Performance numbers #

Each Insert on Hive transactional table can create additional splits for delta directories and each delete can create delete_delta directories that adds additional work of cross referencing deleted rows while reading the split. To measure the impact of these operations on reads from Presto we ran the following performance tests where multiple Hive transactional tables are created with varying number of Insert and Delete operations and runtime of different read-focused Presto queries were recorded:

Table Type Description delta directories delete_delta directories
Flat TPCDS store_sales scale 3000 table, 8.6B rows 0 0
Only Base Hive transactional store_sales scale 3000 table: 8.6B rows 0 0
Base + 1-Delete Derived from “Only Base” with rows having customer_id=100 deleted by 1 DELETE query: 347 deleted entries 0 1
Base + 1-Delete + 1-Insert Derived from “Base + 1 Delete” with deleted rows added back by 1 INSERT query: 347 deleted entries + 347 inserted entries 1 1
Base + 5-Deletes Derived from “Only Base” with rows for 5 customer_ids deleted by 5 DELETE queries: 1355 rows deleted 0 5
Base + 5-Deletes + 5-Inserts Derived from “Base + 1 Delete” with deleted rows added back by 5 INSERT queries: 1355 deleted entries + 1355 inserted entries 5 5

Following is the result of these tests, ran on a cluster with 5 c3.4xlarge machines on AWS:

It was seen that there is an impact of deleted rows on read performance, which is expected as the work for the reader increases in this case.
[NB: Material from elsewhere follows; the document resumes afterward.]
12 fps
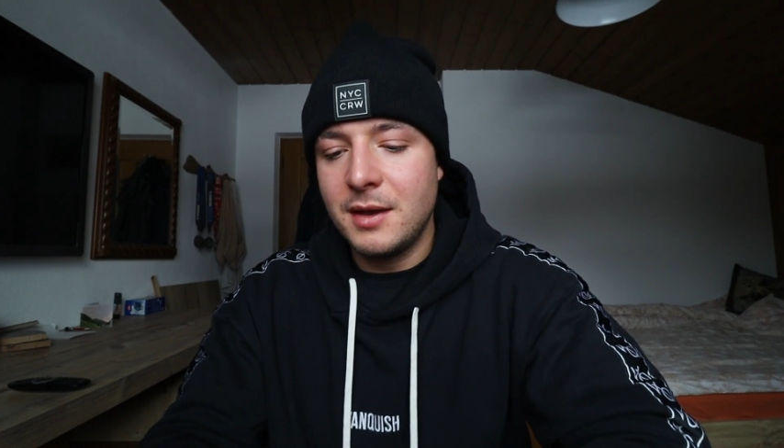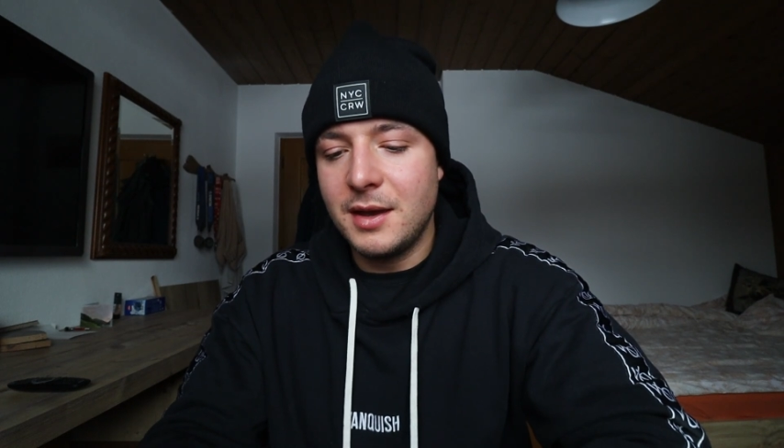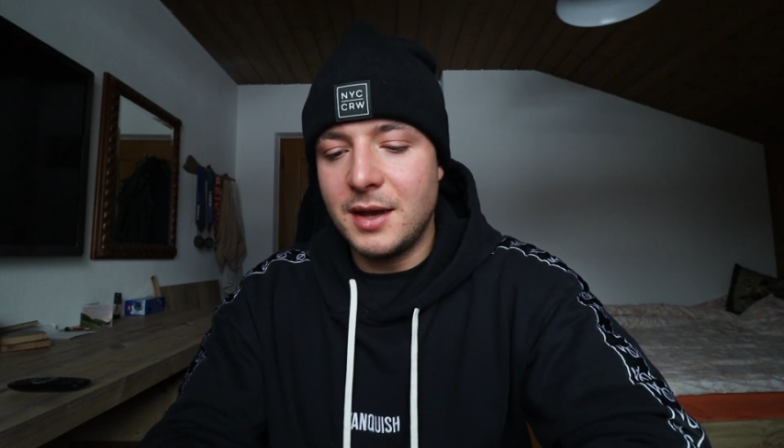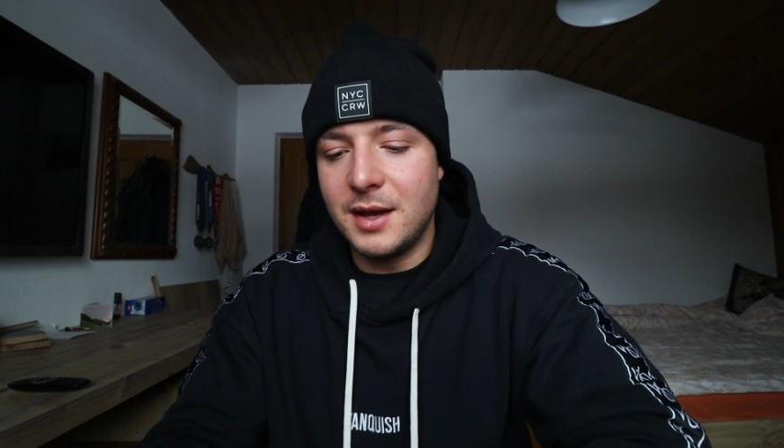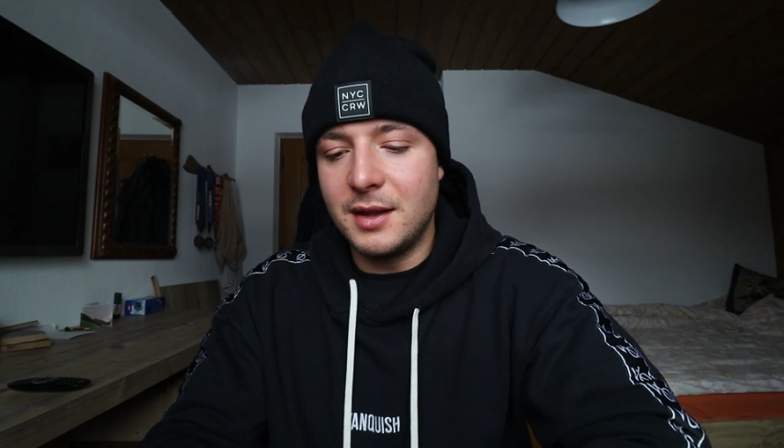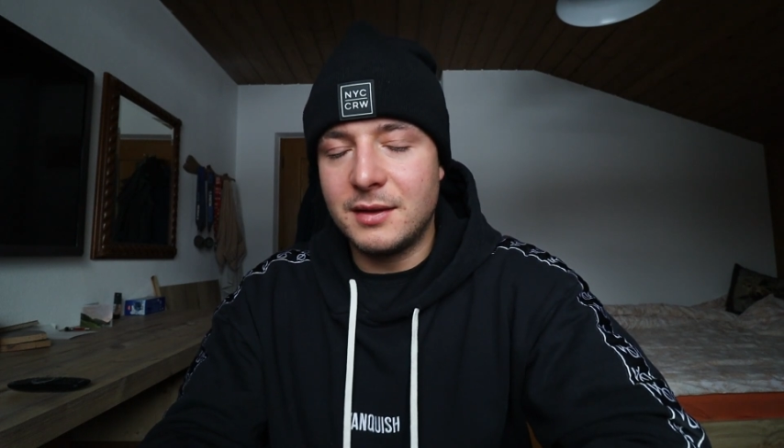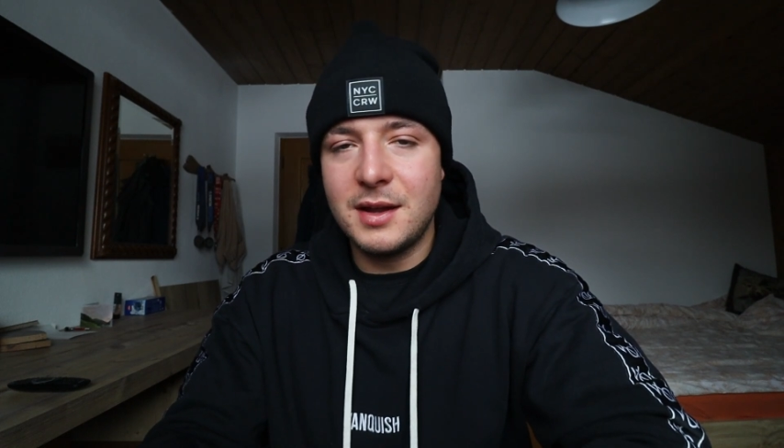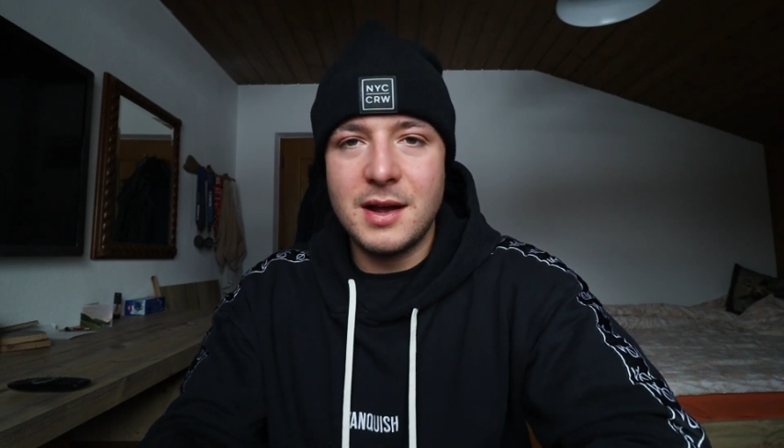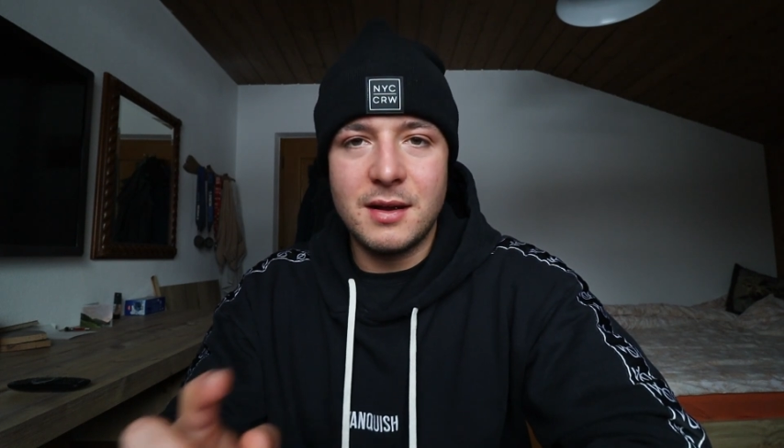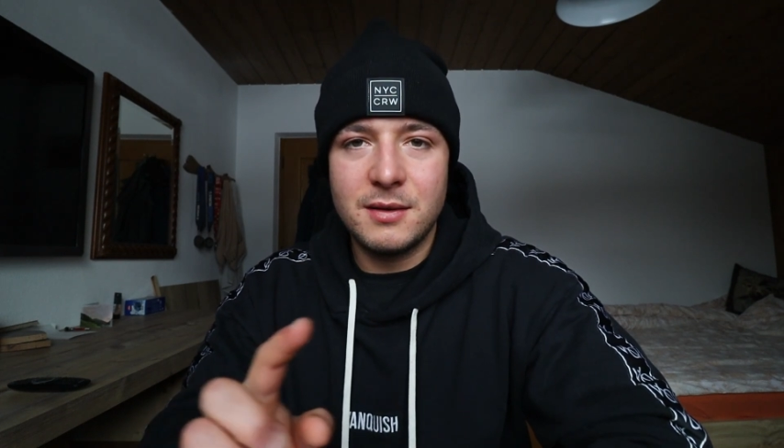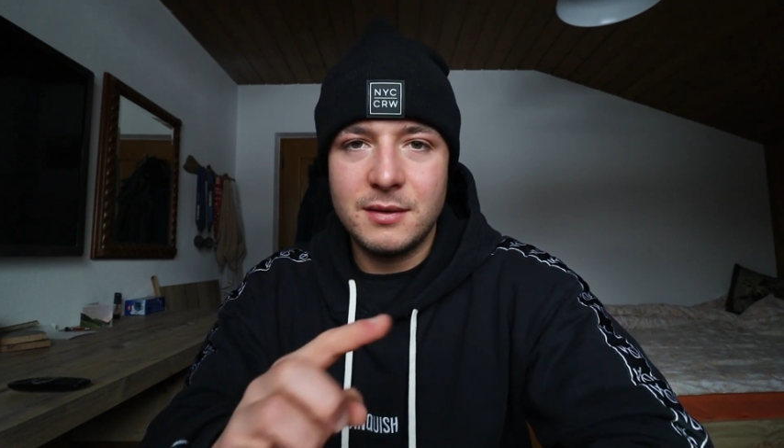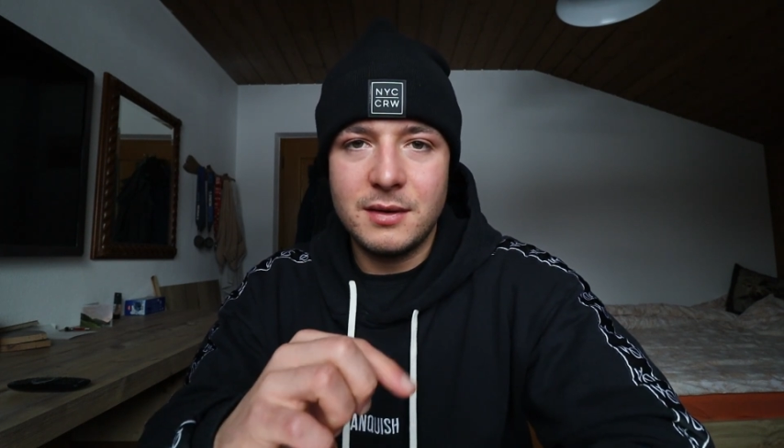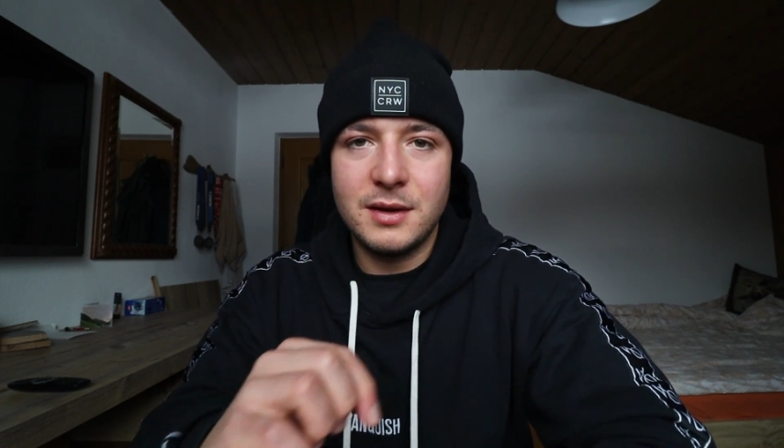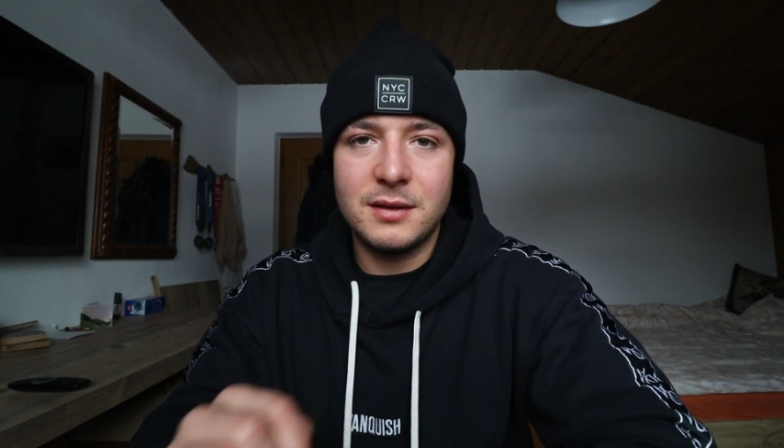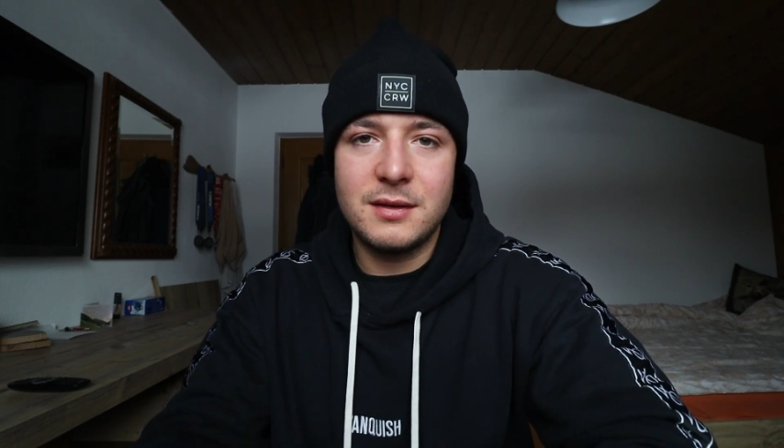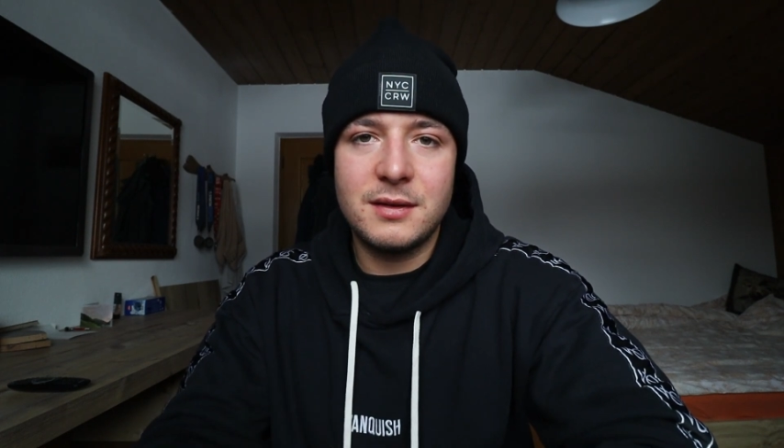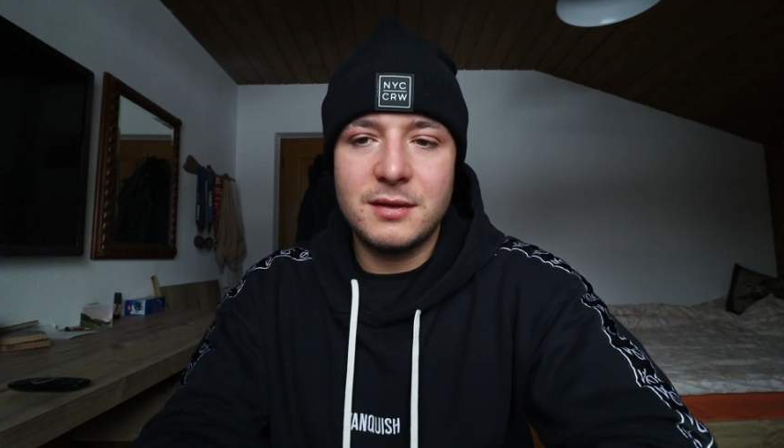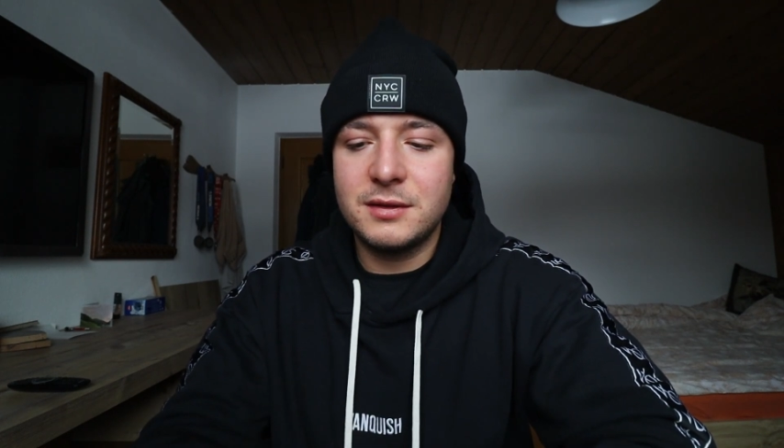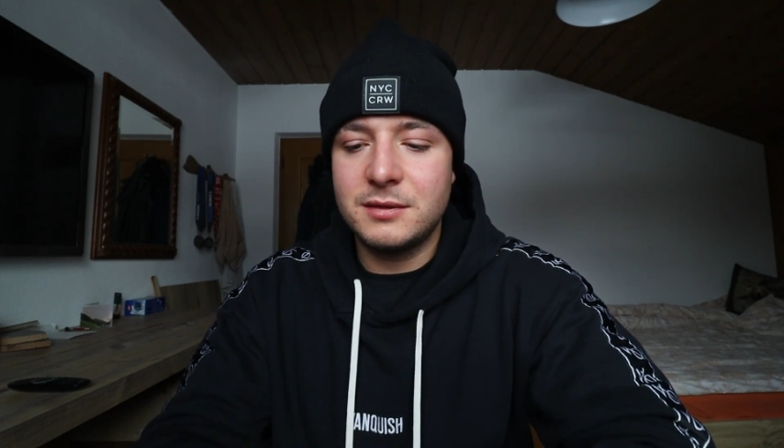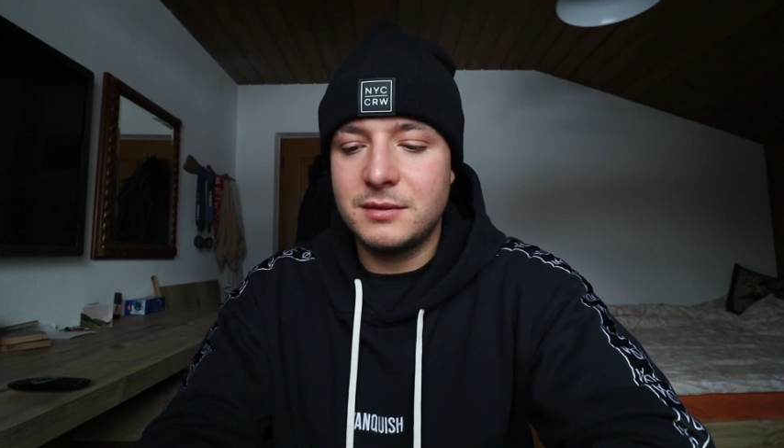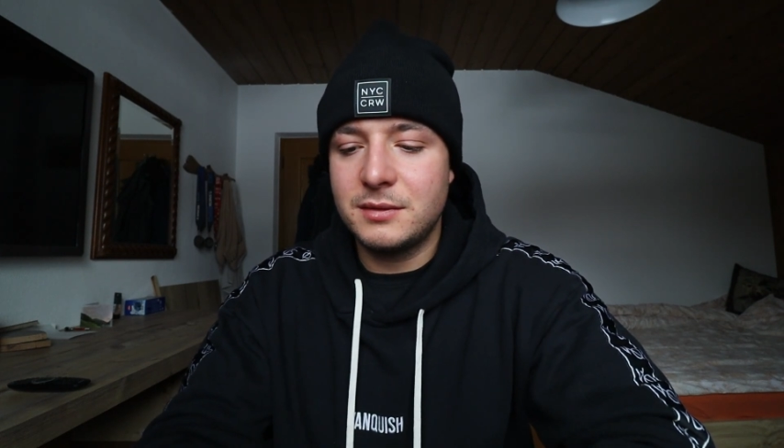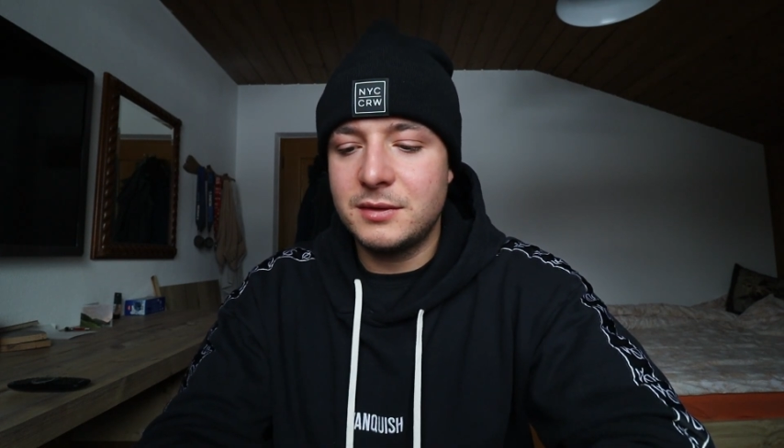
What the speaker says: And yeah, let's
But with predicates in place, this impact was reduced as the amount of data to be read goes down.

Ongoing and Future work #

There has been ongoing work on the Hive ACID integration and some improvements are planned in future, notably:

  • Bucketed Hive transactional table support has been added (#1591)
  • Support for original files is in progress (#2930), this will allow Presto to read the Hive tables that were converted to transactional table at some point after having non-transactional data
  • Write support will be taken up in future (#1956)
  • There is ongoing work on Hive side for ACID on Parquet format. Once that lands, Presto’s implementation will be extended to support Parquet too.

Acknowledgements and Conclusion #

Thanks to the folks who helped out in the development of this feature: Abhishek Somani provided continuous guidance on internals of Hive ACID, Dain helped out with simplifying ORC reader and along with Piotr helped in code refinement and with multiple rounds of reviews.

While we continue development on this feature to get full fledged support including writes, you can start using it on Hive transactional tables which do not have files in flat format. If you have such tables and want to use Presto with them then you can apply this fix to your Presto installation or you can trigger a major compaction on all partitions to migrate full table into CRUD transactional table format.